Task statement: Below is a listing to write out in full, exactly as given, without its pictures.

Supplied material:
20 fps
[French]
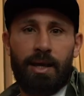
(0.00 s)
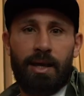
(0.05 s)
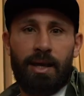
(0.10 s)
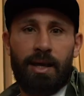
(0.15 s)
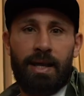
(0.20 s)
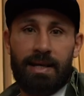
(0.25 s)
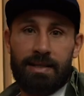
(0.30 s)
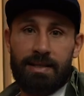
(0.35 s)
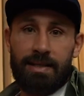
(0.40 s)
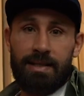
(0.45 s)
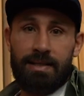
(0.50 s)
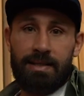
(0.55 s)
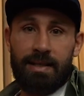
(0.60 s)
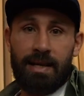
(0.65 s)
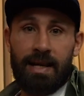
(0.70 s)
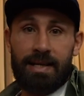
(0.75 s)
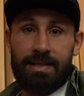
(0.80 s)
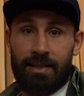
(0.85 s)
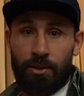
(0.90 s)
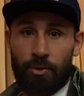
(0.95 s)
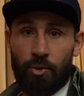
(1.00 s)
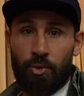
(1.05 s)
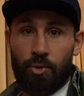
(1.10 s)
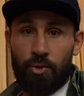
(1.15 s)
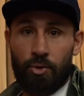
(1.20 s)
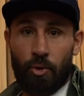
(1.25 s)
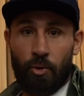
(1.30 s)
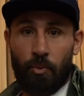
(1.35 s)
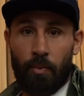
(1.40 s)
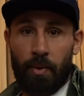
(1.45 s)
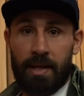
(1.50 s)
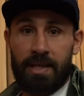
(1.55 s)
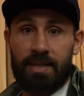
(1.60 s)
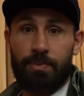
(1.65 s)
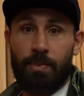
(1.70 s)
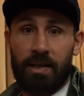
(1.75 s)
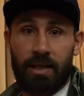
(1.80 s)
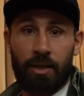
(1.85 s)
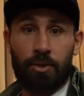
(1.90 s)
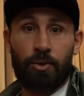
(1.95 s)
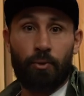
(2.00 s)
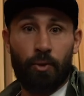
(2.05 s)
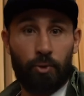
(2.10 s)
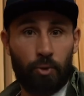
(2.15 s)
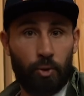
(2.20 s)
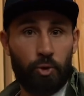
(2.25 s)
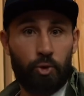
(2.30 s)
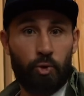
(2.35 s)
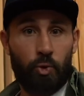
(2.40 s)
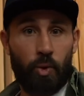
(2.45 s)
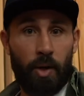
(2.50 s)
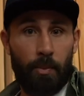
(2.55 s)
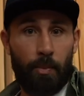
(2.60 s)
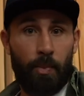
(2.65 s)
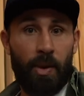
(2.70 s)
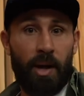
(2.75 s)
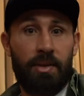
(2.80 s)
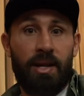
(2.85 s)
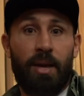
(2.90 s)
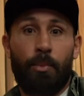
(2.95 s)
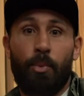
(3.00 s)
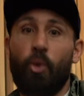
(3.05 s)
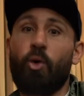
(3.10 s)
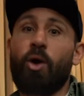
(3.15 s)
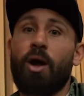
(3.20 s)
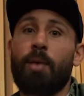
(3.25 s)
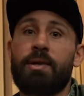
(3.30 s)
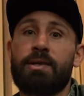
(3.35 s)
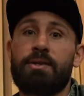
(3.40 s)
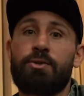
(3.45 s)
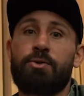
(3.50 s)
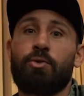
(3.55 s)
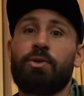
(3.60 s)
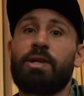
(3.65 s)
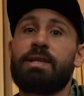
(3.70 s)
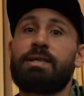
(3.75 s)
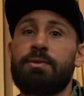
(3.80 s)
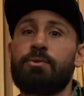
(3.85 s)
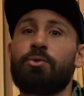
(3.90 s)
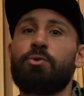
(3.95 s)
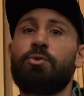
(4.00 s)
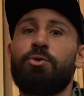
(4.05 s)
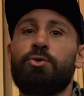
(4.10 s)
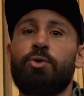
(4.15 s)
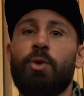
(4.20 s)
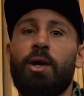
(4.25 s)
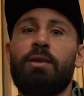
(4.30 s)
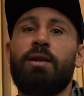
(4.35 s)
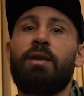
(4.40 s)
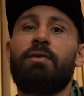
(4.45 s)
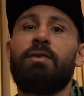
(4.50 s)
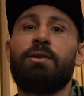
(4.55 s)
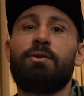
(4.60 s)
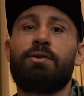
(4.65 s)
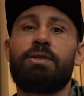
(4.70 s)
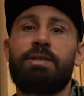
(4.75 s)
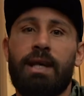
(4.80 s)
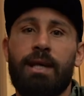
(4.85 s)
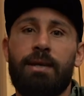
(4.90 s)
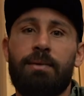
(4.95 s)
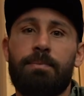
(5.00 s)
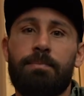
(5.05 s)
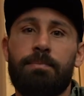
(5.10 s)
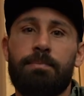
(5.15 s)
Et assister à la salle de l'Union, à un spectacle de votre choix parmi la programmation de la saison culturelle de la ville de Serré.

Solution:
20 fps
[French]
(0.00 s)
(0.05 s)
(0.10 s)
(0.15 s)
(0.20 s)
(0.25 s)
(0.30 s)
(0.35 s)
(0.40 s)
(0.45 s)
(0.50 s)
(0.55 s)
(0.60 s)
(0.65 s)
(0.70 s)
(0.75 s)
(0.80 s)
(0.85 s)
(0.90 s)
(0.95 s)
(1.00 s)
(1.05 s)
(1.10 s)
(1.15 s)
(1.20 s)
(1.25 s)
(1.30 s)
(1.35 s)
(1.40 s)
(1.45 s)
(1.50 s)
(1.55 s)
(1.60 s)
(1.65 s)
(1.70 s)
(1.75 s)
(1.80 s)
(1.85 s)
(1.90 s)
(1.95 s)
(2.00 s)
(2.05 s)
(2.10 s)
(2.15 s)
(2.20 s)
(2.25 s)
(2.30 s)
(2.35 s)
(2.40 s)
(2.45 s)
(2.50 s)
(2.55 s)
(2.60 s)
(2.65 s)
(2.70 s)
(2.75 s)
(2.80 s)
(2.85 s)
(2.90 s)
(2.95 s)
(3.00 s)
(3.05 s)
(3.10 s)
(3.15 s)
(3.20 s)
(3.25 s)
(3.30 s)
(3.35 s)
(3.40 s)
(3.45 s)
(3.50 s)
(3.55 s)
(3.60 s)
(3.65 s)
(3.70 s)
(3.75 s)
(3.80 s)
(3.85 s)
(3.90 s)
(3.95 s)
(4.00 s)
(4.05 s)
(4.10 s)
(4.15 s)
(4.20 s)
(4.25 s)
(4.30 s)
(4.35 s)
(4.40 s)
(4.45 s)
(4.50 s)
(4.55 s)
(4.60 s)
(4.65 s)
(4.70 s)
(4.75 s)
(4.80 s)
(4.85 s)
(4.90 s)
(4.95 s)
(5.00 s)
(5.05 s)
(5.10 s)
(5.15 s)
Et assister à la salle de l'Union, à un spectacle de votre choix parmi la programmation de la saison culturelle de la ville de Serré.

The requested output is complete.